EXERCISE DETAILS:
Omit the pictures, then write out every entry exactly as it reads.

⟨

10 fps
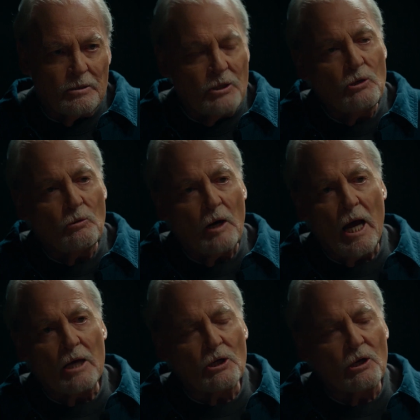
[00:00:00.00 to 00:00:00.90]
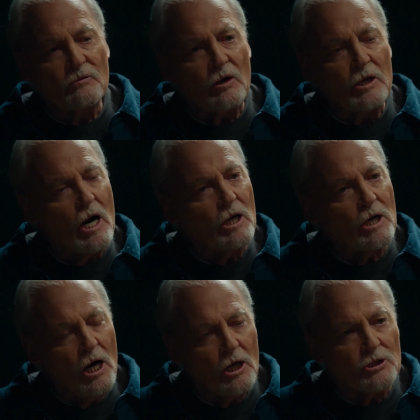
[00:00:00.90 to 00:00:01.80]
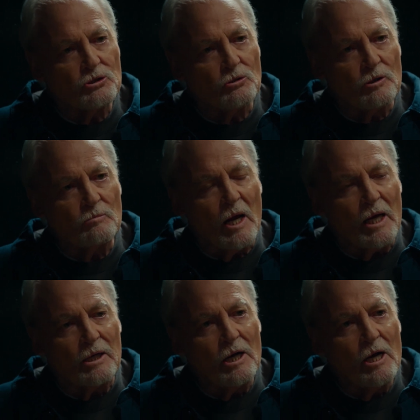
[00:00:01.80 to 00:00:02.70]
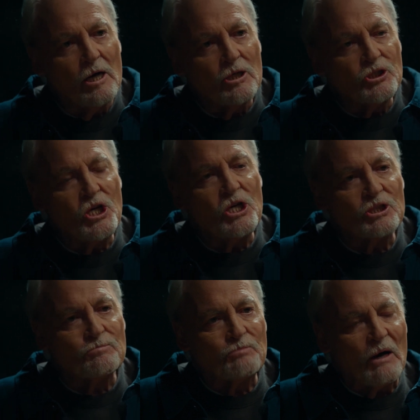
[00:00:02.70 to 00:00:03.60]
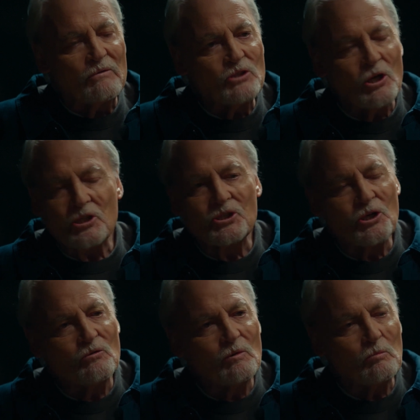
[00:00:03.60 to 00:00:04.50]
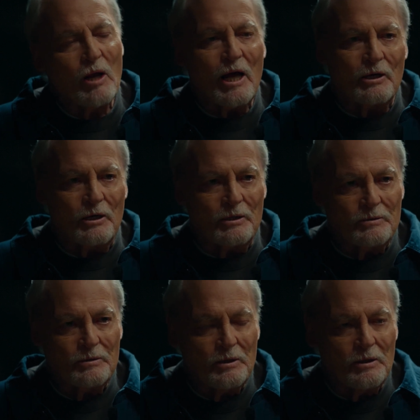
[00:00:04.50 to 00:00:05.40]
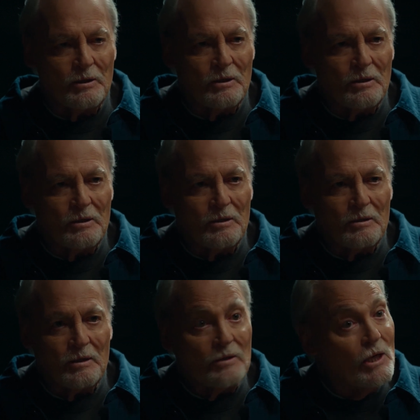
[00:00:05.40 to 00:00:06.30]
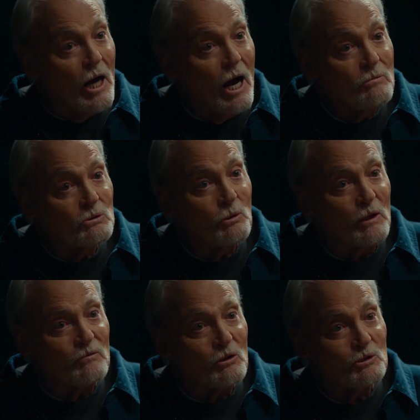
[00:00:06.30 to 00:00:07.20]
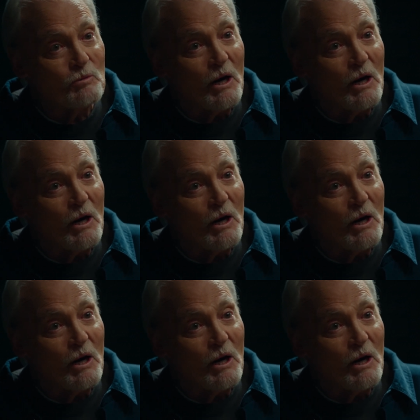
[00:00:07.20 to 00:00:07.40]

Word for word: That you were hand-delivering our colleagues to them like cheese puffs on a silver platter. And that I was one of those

⟩

TASK RESPONSE:
10 fps
[00:00:00.00 to 00:00:00.90]
[00:00:00.90 to 00:00:01.80]
[00:00:01.80 to 00:00:02.70]
[00:00:02.70 to 00:00:03.60]
[00:00:03.60 to 00:00:04.50]
[00:00:04.50 to 00:00:05.40]
[00:00:05.40 to 00:00:06.30]
[00:00:06.30 to 00:00:07.20]
[00:00:07.20 to 00:00:07.40]

Word for word: That you were hand-delivering our colleagues to them like cheese puffs on a silver platter. And that I was one of those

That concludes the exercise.